Milliseconds After the Attack
This is traditionally known as real-time detection. An active monitoring mechanism is used to look for patterns of misuse within a short period of time. Industry definitions have pegged the definition of real time at anywhere from within five seconds to five minutes of an event occurring. An organization should understand its own definition for real time and ensure that its technologies are able to meet this requirement.

Hours After the Attack
This is commonly known as post-processing detection. Data is gathered and held for processing together. One of the significant benefits to this approach is the ability to aggregate across multiple sources that may have time delays before all data is present. Post-processing detection uses fewer network and host resources than real-time detection. This is critical when using target-resident agents to gather data.

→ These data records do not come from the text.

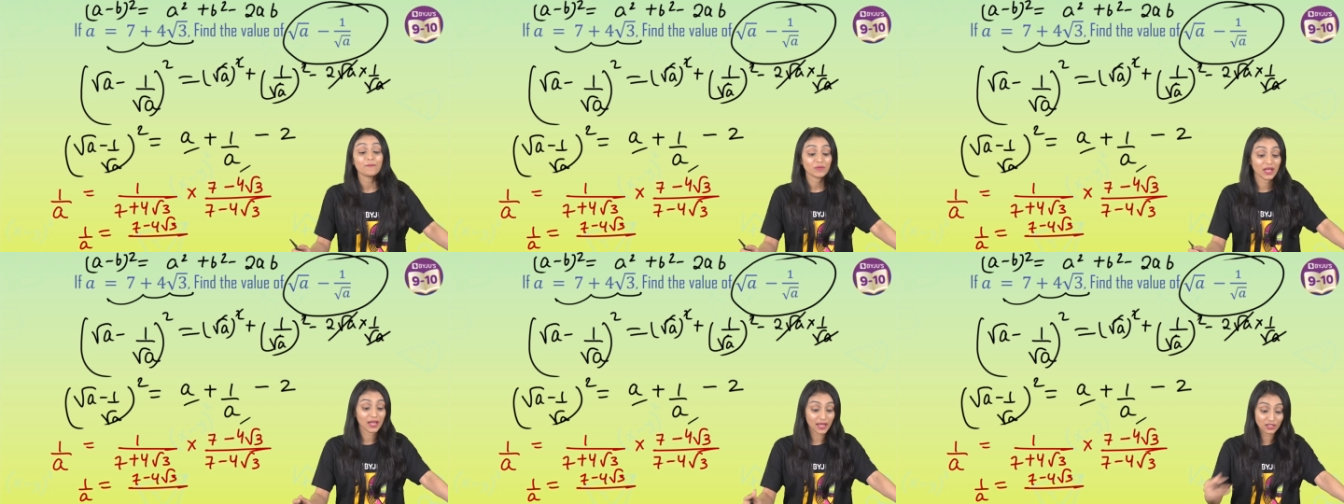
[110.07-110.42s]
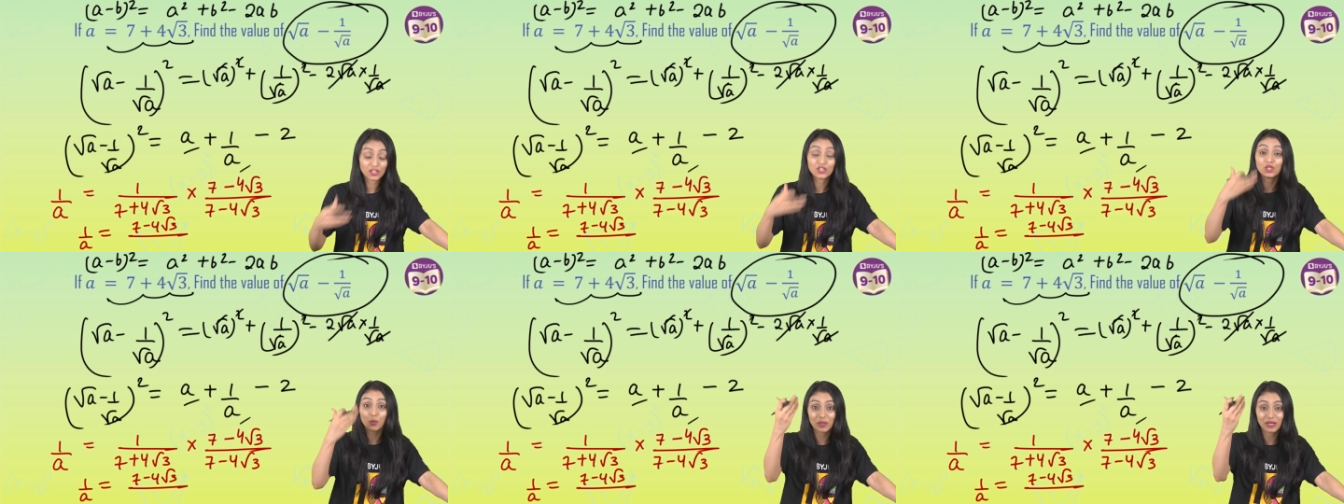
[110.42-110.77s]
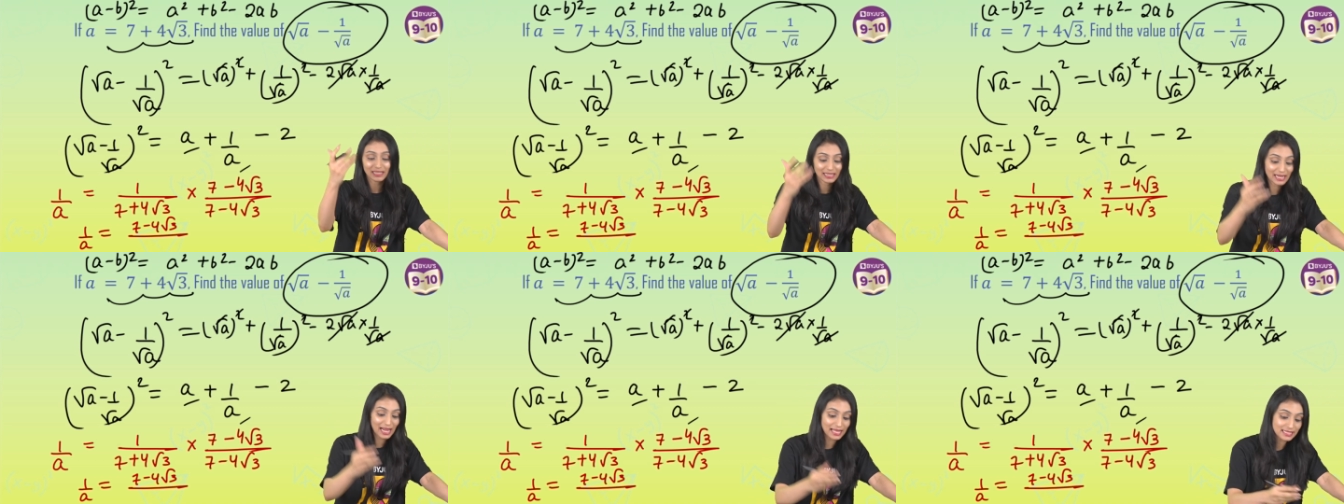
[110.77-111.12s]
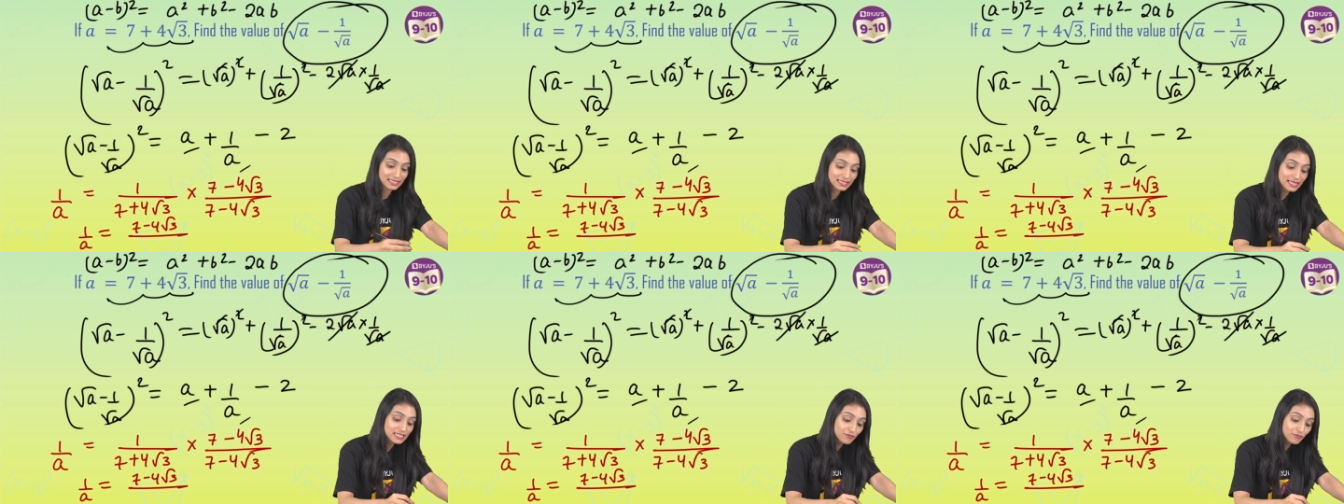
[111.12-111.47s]
Uh, in the numerator as
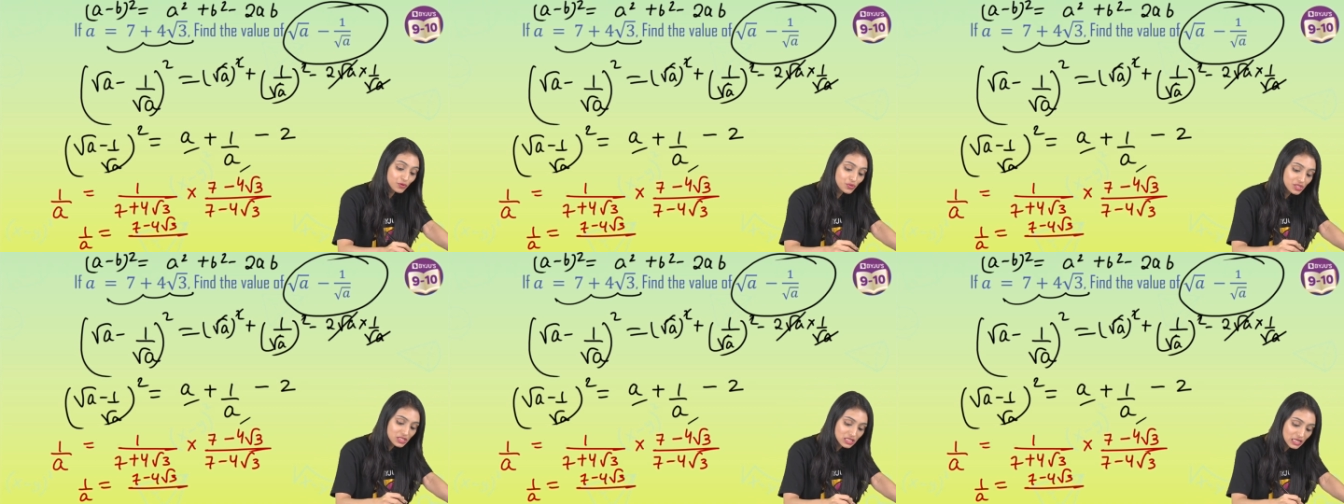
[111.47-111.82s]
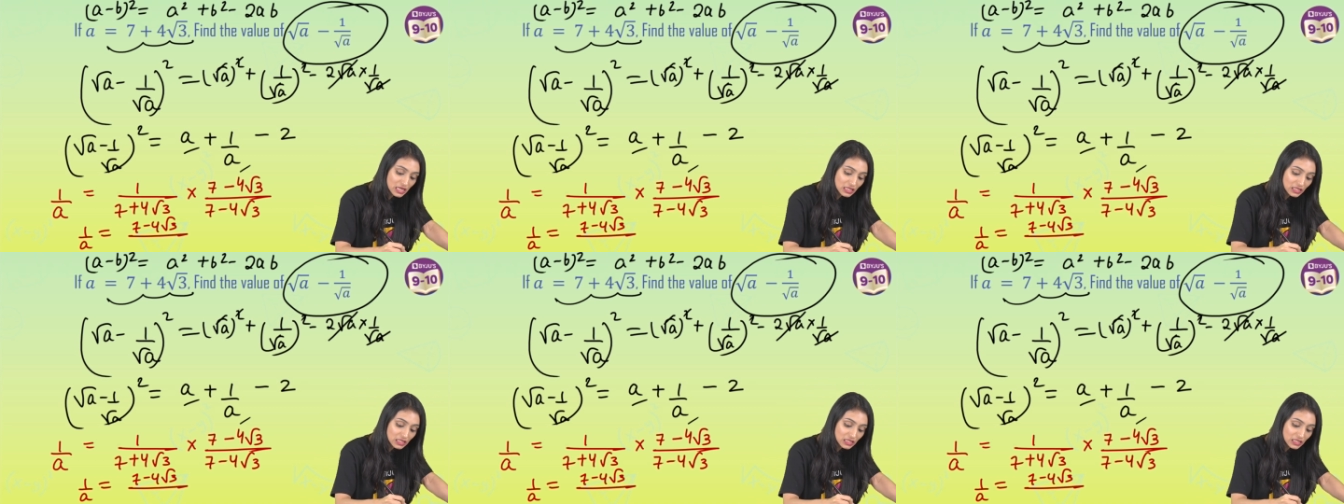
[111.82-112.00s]
it is. If you see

Days/Weeks After the Attack
The forensics area has applications in many areas, including long-term attack detection, damage assessment, investigation support, and even protection (by showing areas of weakness based on past attack detection). Long-term attack detection is routinely ignored, but common wisdom shows that up to 80% of the losses are attributable to insider misuse or abuse. An insider profile can show multiple attacks over long time periods. Several processes may benefit from the use of the timeline (see Figure 2.).

Bottom Line: The attack timeline is an important concept for organizations to understand their requirements and the capabilities of different security tools on the market.

Business Impact: Failure to understand detection requirements can lead to the purchase of incorrect technologies and the inefficient use of existing tools.